Bio: Sturtz, Rick - Hero to Milwaukee Family (Oct 2011)
Contact: Dolores (Mohr) Kenyon
Surnames: Sturtz, Remmel, Nakashima
----Source: Clark County Press (Neillsville, Clark Co., WI) 10/12/2011
Neillsville Man is Now a Hero to Milwaukee Family (2011)
Neillsville Man is Now a Hero to Milwaukee Family
Rick Sturtz, seen here doing some woodworking, is a hero to the Remmel family of Milwaukee. Sturtz built a casket for Rimmel’s infant son. Not willing to accept payment for his work, he insisted the Remmels simply make a donation to the Christine Center in Willard. Contributed photo
By Tony Opelt
Rick Sturtz, a known woodworker in Neillsville, is perhaps not the most well-known man in Wisconsin, but to one family, he is a hero.
Lincoln Ray Remmel was born at Froedtert Hospital July 8, 2009. He died in his mother’s arms 83 minutes later. The Remmel family, devout Roman Catholics, prayed for a miracle, begged and pleaded for one. They new for months their time with Lincoln, if he lived at all, would be brief.

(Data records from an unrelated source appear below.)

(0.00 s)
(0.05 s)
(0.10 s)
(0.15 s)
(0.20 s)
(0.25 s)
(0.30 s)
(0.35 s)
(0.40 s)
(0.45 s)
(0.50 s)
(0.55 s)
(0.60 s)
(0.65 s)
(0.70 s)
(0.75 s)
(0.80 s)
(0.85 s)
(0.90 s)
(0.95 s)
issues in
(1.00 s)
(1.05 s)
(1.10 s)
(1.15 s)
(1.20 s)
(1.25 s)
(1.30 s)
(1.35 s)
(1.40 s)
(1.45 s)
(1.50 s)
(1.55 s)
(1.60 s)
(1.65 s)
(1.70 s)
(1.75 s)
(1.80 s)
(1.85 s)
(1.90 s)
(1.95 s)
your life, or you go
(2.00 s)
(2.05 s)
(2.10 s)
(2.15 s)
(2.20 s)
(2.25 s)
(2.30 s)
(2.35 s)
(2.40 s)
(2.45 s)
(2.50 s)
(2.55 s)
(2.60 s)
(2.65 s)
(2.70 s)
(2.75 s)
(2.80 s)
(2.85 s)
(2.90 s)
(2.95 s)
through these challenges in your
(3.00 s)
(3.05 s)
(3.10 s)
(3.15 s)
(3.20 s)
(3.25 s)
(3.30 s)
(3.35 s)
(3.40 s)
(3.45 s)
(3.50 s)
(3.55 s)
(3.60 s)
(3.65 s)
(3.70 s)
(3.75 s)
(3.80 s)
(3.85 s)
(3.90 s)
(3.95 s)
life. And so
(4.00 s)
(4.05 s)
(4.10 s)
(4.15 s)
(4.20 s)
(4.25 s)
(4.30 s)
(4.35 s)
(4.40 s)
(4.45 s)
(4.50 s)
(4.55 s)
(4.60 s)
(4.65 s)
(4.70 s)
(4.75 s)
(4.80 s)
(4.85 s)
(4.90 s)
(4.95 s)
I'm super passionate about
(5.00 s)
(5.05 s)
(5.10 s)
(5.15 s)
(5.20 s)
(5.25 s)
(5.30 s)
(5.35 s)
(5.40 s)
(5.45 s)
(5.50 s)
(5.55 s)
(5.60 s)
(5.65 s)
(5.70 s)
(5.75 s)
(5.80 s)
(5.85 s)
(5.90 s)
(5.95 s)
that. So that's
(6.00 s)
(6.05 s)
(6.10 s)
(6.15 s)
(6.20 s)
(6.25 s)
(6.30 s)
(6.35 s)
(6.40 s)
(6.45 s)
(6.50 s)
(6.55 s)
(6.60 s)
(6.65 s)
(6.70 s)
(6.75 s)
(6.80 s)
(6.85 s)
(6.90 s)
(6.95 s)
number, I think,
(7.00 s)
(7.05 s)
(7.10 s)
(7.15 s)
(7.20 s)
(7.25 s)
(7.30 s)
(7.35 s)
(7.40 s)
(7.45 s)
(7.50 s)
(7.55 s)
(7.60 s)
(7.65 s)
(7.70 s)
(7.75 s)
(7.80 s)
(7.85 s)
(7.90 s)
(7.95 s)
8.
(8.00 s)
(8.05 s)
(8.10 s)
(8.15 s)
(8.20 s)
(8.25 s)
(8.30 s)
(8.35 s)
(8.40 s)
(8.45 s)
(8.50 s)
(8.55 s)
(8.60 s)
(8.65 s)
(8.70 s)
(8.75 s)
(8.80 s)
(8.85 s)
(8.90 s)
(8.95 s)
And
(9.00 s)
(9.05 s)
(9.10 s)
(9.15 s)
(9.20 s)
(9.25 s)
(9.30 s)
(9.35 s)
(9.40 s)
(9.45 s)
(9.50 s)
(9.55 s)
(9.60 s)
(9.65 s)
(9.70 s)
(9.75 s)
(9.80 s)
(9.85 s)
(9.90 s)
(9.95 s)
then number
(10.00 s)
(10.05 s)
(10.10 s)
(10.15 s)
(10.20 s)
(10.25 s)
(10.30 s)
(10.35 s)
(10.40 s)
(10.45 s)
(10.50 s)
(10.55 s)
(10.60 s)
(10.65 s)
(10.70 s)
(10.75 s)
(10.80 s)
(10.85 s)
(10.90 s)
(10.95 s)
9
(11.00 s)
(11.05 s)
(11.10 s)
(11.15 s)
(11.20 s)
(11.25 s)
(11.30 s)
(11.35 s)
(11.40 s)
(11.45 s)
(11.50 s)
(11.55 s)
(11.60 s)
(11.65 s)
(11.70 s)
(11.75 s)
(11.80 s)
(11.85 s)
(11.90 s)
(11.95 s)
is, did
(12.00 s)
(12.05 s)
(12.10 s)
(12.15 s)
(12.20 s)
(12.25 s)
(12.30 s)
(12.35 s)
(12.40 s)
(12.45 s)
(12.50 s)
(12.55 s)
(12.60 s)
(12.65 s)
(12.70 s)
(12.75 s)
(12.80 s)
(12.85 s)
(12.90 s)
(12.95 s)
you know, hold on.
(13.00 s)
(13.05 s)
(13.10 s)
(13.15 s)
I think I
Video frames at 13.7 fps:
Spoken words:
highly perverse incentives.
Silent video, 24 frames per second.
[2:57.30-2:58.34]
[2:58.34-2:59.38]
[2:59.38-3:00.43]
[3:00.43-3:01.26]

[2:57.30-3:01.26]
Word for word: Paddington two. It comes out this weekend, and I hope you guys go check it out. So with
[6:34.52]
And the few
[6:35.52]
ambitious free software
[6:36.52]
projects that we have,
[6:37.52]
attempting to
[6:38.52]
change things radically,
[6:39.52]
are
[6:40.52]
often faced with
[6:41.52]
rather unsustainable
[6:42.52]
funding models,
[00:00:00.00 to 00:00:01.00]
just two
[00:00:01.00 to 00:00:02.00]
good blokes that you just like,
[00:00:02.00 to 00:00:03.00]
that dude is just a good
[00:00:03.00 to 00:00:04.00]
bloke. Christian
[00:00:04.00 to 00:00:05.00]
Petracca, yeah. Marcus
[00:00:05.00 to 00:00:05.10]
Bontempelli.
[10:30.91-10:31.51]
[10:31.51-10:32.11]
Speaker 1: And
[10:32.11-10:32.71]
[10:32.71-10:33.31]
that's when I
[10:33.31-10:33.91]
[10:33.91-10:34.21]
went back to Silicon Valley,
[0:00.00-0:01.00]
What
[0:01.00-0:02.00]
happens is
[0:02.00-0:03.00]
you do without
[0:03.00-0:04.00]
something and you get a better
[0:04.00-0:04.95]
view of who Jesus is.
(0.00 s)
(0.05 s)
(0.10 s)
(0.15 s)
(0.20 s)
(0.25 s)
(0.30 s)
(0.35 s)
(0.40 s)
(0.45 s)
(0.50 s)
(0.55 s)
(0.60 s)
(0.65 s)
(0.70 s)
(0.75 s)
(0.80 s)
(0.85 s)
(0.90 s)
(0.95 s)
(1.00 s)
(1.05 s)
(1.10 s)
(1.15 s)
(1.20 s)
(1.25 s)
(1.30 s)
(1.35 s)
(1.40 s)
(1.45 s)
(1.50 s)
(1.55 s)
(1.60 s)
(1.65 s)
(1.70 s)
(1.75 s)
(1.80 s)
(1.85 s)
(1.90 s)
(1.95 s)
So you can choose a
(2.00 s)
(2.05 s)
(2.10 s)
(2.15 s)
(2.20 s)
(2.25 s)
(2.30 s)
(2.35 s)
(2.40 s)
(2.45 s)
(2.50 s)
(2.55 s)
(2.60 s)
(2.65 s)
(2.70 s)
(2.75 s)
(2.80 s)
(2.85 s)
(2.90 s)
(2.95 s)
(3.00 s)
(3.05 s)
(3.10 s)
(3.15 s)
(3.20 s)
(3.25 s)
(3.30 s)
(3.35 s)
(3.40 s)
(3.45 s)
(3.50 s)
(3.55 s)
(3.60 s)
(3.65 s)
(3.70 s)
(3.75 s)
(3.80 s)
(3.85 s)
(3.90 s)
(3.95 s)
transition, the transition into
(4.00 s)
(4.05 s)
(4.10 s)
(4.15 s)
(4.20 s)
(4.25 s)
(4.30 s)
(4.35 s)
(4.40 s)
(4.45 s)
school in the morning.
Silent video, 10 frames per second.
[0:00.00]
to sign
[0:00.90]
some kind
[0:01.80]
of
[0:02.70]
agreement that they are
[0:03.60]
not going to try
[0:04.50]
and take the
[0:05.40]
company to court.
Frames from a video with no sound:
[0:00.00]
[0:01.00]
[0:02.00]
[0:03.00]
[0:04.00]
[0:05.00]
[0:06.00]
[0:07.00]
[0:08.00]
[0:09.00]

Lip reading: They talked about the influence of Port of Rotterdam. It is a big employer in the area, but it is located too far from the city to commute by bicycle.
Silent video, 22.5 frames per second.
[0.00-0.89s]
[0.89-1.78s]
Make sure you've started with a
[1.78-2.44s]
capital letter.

Lincoln’s mother, Sara-Rae, carried hope with her in the same way she carried Lincoln in her womb, and that hope sustained her.
Lincoln was placed in Sara-Rae’s arms with her husband Josh beside her. A priest was present, dressed in a yellow surgical gown, to baptize Lincoln as doctors closed the mother’s C-section.
Dozens of family and friends attended Lincoln’s birth, and the minutes of his life were filled with celebration. A crumb of birthday cake was placed on Lincoln’s lips. Music, kisses, meeting his 13-month old brother, George, meeting both sets of grandparents, along with uncles, aunts and cousins, his mother made absolutely sure that Lincoln knew only love, kindness and joy before he would know heaven.
It was after Lincoln’s death that Rick Sturtz came into the picture; he was the one who built Lincoln’s casket.
Much of the child’s casket is made of walnut. In fact, from a tree that grew on the front lawn of the home where Sturtz’s father-in-law lived for more than 60 years. George Nakashima, one of Sturtz’s mentors and founder of the American craft movement, believed planks of wood expressed the soul of the trees from which they were harvested. In a letter to the Remmels, Sturtz explained that Nakashima worked primarily with walnut.
“Every walnut tree has, at its center, a hollow vein that Nakashima referred to as the pitch center, a physical manifestation of that tree’s soul,” he wrote. “You may note that the soul of one of the walnut boards is revealed upon the interior of the box I have created for you.”
Sturtz wanted the Remmels to understand the significance of all the materials he used to build the casket. The box’s cherry top was a memento to a woman gave him in 1997, Sturtz wrote. It has once belonged to the woman’s father. The Birdseye maple in the bottom of the box came from a tree cut in the 1800s and retrieved in the 1990s from the bottom of Lake Superior within sight of the Apostle Islands. The planks were cut and dried by Sturtz himself.
“So, there are many meanderings in this little box and also many reminders that every object is part of the circle we call life,” Sturtz shared.
Sturtz had never met the Remmels. He is the brother of a woman who works part-time as a receptionist at Becker Ritter Funeral home, and this woman, Sturtz’s sister, would be the one to recommend Sturtz to the Remmel family, who had to make plans for Lincoln’s birth and his funeral all at the same time.
Sturtz in an unbelievable act of kindness, did not charge the family for the casket. He instead asked they consider making a donation to the Christine Center, a Catholic retreat in Willard.
“There are many ways in which one is compensated for his work,” Sturtz wrote in his letter to the Remmels. ”You have given me my most lucrative commission yet, and I thank you for the privilege and honor it has been.”
In Josh’s response to Sturtz’s letter, he is nearly ecstatic, calling the gift “a most humbling and gracious offering that initially rendered us trembling with tears in our eyes.”
In the same letter, Josh tells Sturtz this gift helped calm his and Sara-Rae’s anger toward God and steadied their faith in his goodness.
“We unequivocally believe Providence’s hand lovingly entrusted your sapient hands as instruments of God’s peace and mercy.”
Josh’s letter is dated Jan. 22, 2010, but it remained undelivered until that May for a very specific reason. Later that January day after the letter had been written, the Remmels discovered that they were again pregnant. The letter was kept until news and results of an ultrasound indicated their baby, whom they would name Paxton Abraham, who would later be born Sept. 11, 2010, was perfectly healthy.
Sturtz is truly a hero to the family, who in an odd turn of events, had Lincoln cremated, but kept the casket as a memento. They now have a “shrine” of sorts in their house dedicated to their second son, with the casket forming a centerpiece.